Links work by determining the network information of a container (IP address and exposed ports) and then injecting that into a new container. Because this is done at container creation time, and Docker can’t know what a container’s IP address will be before that container is running, links can only be built from new containers to existing containers.This also means that if a dependency stops for some reason, the link will be broken.
If a critical service like a database fails, an availability event has already occurred. The chosen service discovery method impacts the recovery routine. An unavailable service might recover on the same or different IP address.

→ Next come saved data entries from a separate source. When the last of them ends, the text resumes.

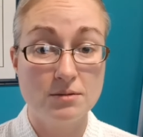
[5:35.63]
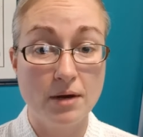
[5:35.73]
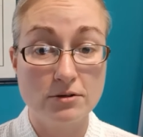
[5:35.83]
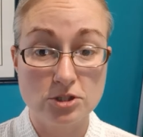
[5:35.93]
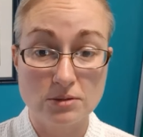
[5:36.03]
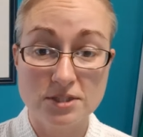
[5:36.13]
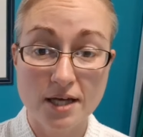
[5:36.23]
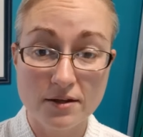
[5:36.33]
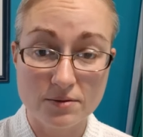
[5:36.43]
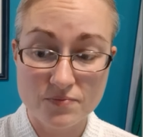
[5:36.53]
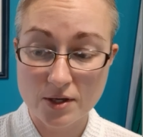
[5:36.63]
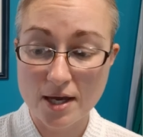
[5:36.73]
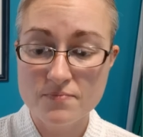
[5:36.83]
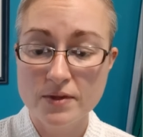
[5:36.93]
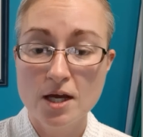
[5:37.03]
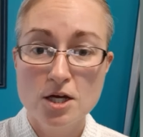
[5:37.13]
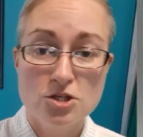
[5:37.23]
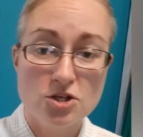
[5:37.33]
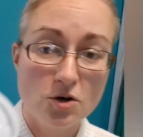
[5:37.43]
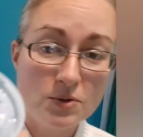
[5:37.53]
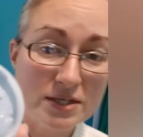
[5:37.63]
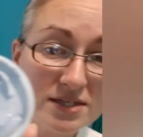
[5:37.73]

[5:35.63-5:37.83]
and the microderm together, okay? So you can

Links will break only if the IP address changes and will require restarts.
If your applications are slow to start and you need to handle IP address changes on service recovery, you may want to consider DNS. Otherwise, consider the static dependency chain that has been modeled using container links.
Limiting risk with isolation
Resource allowances
Memory limits
You can put a limit in place by using the -m
or --memory
flag on the docker run or docker create commands.

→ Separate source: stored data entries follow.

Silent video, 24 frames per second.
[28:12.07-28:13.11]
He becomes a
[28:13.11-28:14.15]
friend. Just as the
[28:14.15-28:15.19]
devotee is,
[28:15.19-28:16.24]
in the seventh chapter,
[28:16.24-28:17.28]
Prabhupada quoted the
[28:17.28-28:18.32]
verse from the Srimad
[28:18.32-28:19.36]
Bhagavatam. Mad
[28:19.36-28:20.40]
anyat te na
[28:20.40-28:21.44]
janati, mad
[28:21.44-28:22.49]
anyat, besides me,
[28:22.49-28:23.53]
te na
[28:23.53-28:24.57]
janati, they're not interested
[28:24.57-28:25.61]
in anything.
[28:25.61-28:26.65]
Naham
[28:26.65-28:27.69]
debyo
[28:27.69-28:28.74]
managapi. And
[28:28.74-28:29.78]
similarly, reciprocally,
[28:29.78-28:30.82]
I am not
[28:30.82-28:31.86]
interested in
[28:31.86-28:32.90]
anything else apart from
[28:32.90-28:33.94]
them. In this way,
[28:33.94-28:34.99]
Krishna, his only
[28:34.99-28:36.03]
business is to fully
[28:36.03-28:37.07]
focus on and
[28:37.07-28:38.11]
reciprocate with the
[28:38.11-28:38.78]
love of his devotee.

<number><optional unit>where unit = b, k, m or g
docker run -d --name ch6_mariadb \
--memory 256m \ # Set a memory constraint
--cpu-shares 1024
--user nobody \
--cap-drop all \
dockerfile/mariadb
CPU
docker run -d -P --name ch6_wordpress \
--memory 512m \
--cpu-shares 512 \ # Set a relative process weight
--user nobody \
--cap-drop net_raw \
--link ch6_mariadb \
wordpress:4.1
You can see the CPU set restrictions in action by stressing one of your machine cores and examining your CPU workload:
# Start a container limited to a single CPU and run a load generator
docker run -d \
--cpuset-cpus 0 \ # Restrict to CPU number 0
--name ch6_stresser dockerinaction/ch6_stresser
# Start a container to watch the load on the CPU under load
docker run -it --rm dockerinaction/ch6_htop
The value can be either list or range forms:
- 0,1,2—A list including the first three cores of the CPU
- 0-2—A range including the first three cores of the CPU
Access to devices
you can use the --device
flag to specify a set of devices to mount into the new container.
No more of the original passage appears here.